Skin tags are harmless growths of skin that can appear anywhere on the body, usually in areas where your skin rubs together. Read about the causes and how they can be treated if they're giving you problems.

What are skin tags?

Skin tags are harmless growths of skin. They’re made from collagen, blood vessels and skin. They’re usually the same colour as your skin and can vary in size from a few millimetres to several centimetres wide.

Skin tags are usually found in folds of skin, in areas where the skin rubs together. Common areas include the:

  • Armpit

  • Groin

  • Neck

  • Eyelids

  • Anal area

What causes skin tags?

Skin tags are usually formed from friction. Hormonal changes can also cause skin tags, so pregnant women are more likely to get them. Older people, those with type 2 diabetes and obesity are also more prone to developing skin tags. 

How are skin tags treated?

Skin tags are usually painless and cause no harm, so they’re usually fine to leave as they are.
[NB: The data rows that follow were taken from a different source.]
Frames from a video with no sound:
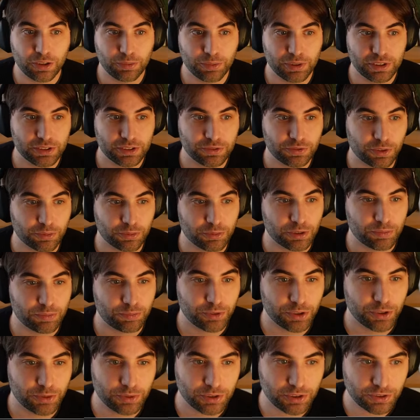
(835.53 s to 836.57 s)
from the
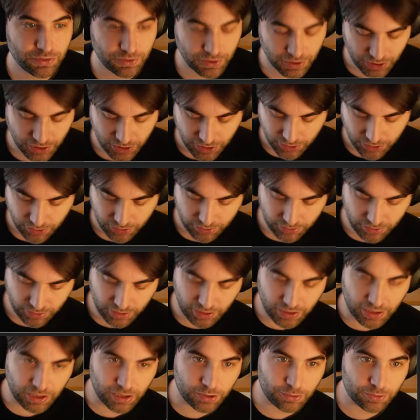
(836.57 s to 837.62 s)
previous video.
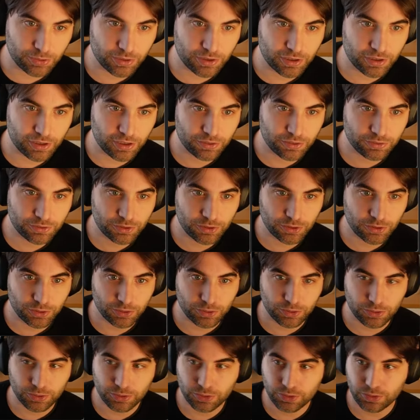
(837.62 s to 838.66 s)
I would love
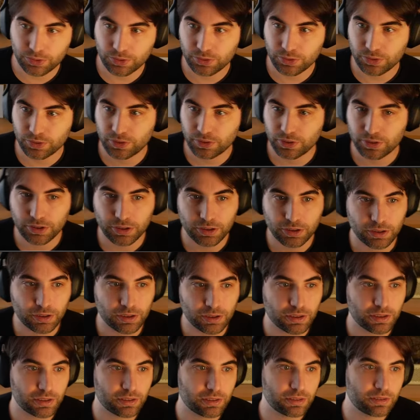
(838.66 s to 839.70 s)
to
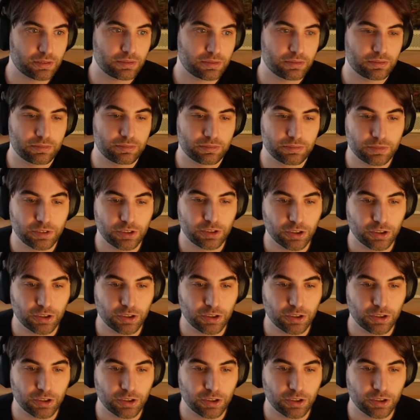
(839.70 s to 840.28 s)
go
Some will eventually fall off on their own.

If a skin tag is bothering you in any way, removal may be an option. They can be burnt or frozen off, in a similar manner to warts, or they can be removed surgically under local anaesthetic.

Don’t try removing them yourself as there’s a risk they’ll bleed and get infected.

How are skin tags different from warts? 

There are a few distinguishing features between skin tags and warts.

Skin tags are usually painless, while warts can sometimes hurt.

Skin tags are often soft, smooth and quite regular in shape, whereas warts can be quite bumpy and irregular. 

Skin tags are also unlikely to spread, whereas warts can grow in clusters and can spread quite quickly. If you notice a group of growths, these are more likely to be warts.

Warts will resolve over time but skin tags will, normally, remain. 

When should I talk to a doctor about a skin tag?

If you have a skin tag that’s causing you trouble, speak to a doctor. Skin tags can also look like warts or moles, so it’s a good idea to have a doctor take a look. They can advise you on the best way to find relief.